(Refiles to correct first sentence to say “on Wednesday,” not “on Monday”)
SANTIAGO AND LIMA, Aug 26 (Reuters) - U.S. pharmaceutical company Johnson & Johnson has added Chile and Peru to the Latin nations where it plans to conduct Phase III trials for its vaccine against COVID-19, a university researcher said on Wednesday.
The study will involve 60,000 volunteers from Brazil, Chile, Colombia and Peru and will be coordinated by J&J’s pharmaceutical unit Janssen and local academic centres.
Miguel O’Ryan of the University of Chile’s School of Medicine, which will host the J&J trial, said Chilean government approval was still needed.
“From our point of view, as soon as we have the vaccine available, within three weeks we should be able to vaccinate the first volunteer,” he said.
“We have been working to develop all the necessary strategy and infrastructure to carry out a large clinical trial.”
Neither Janssen nor the Chilean health ministry were immediately available for comment.
The J&J trial is one of several likely to take place in Chile.
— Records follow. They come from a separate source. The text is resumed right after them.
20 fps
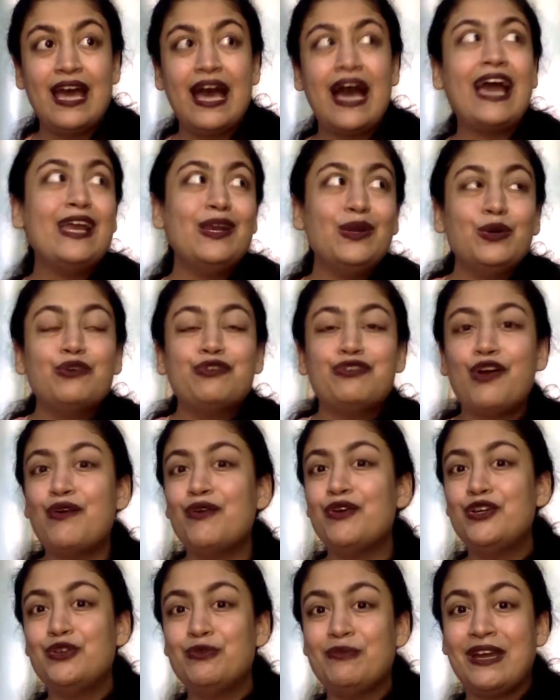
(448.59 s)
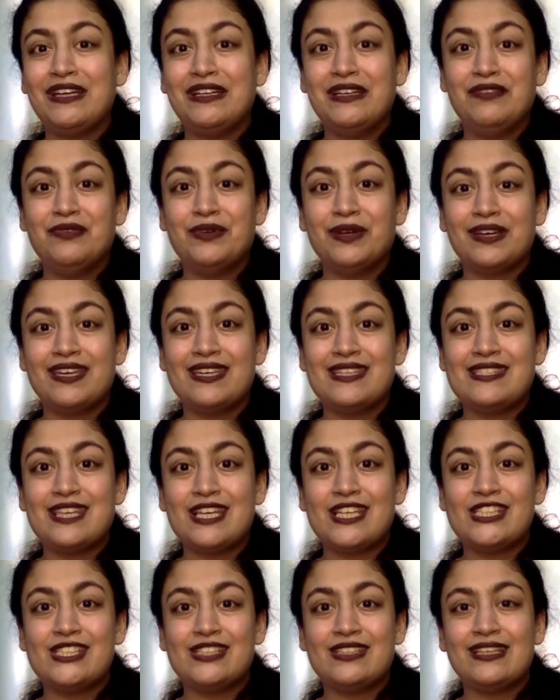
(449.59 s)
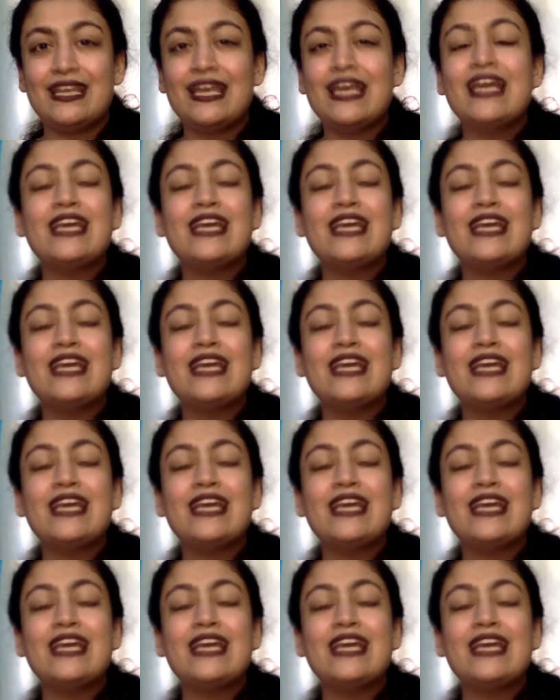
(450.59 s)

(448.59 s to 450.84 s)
I look forward to my deep working session.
Sinovac is due to launch a search for volunteers shortly, while the country is also in talks with CanSino, AstraZeneca Plc and Moderna Inc.
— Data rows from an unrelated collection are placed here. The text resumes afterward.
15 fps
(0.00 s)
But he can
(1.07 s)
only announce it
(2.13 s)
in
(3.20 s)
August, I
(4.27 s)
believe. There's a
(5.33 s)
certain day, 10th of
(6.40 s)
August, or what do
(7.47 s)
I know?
Mario Lopez, the Peruvian chancellor, told local radio on Tuesday night that the J&J trial would also be conducted in Peru, without giving further details.
Peru’s President Martin Vizcarra said previously that trials would be conducted of the Chinese prototype Sinopharm, and that he was also hoping to confirm by the end of August trials by the AstraZeneca vaccine being developed at Oxford University.
J&J’s prototype uses “viral vectors” to generate immune responses, similar to the approach taken by Oxford’s vaccine developers and China’s CanSino Biologics Inc.
Brazil, Chile, Peru and Colombia have had the highest rates of viral infections in South America, making them attractive testing sites for vaccine developers since it is easier to get dependable trial results in areas with high rates of active transmission and infection.
J&J’s head of vaccines previously told Reuters it aimed to produce 1 billion doses of a potential vaccine next year and would consider injecting healthy volunteers with the novel coronavirus if there are not enough patients for final trials.